- _Task_: Everything in the listing should be set down exactly, apart from the pictures.

··········

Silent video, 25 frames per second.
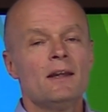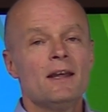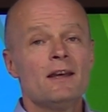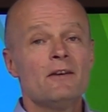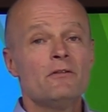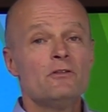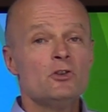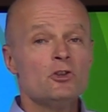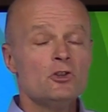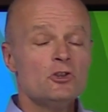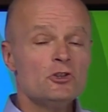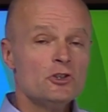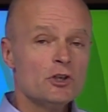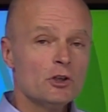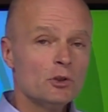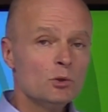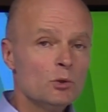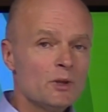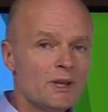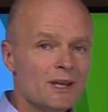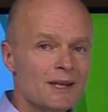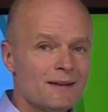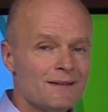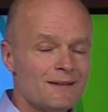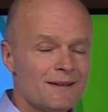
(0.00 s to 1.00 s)
if you
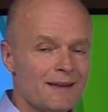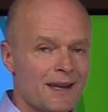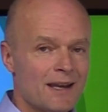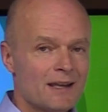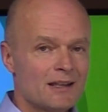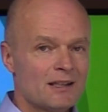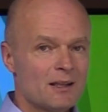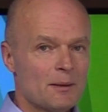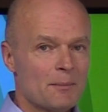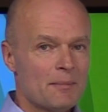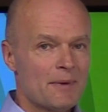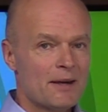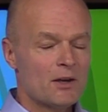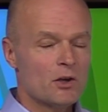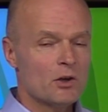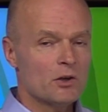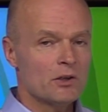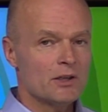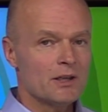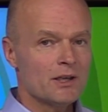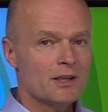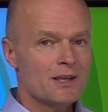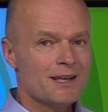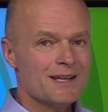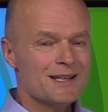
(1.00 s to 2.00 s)
don't get the
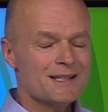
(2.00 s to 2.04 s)
antibiotic,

··········

- _Answer space_:
Silent video, 25 frames per second.
(0.00 s to 1.00 s)
if you
(1.00 s to 2.00 s)
don't get the
(2.00 s to 2.04 s)
antibiotic,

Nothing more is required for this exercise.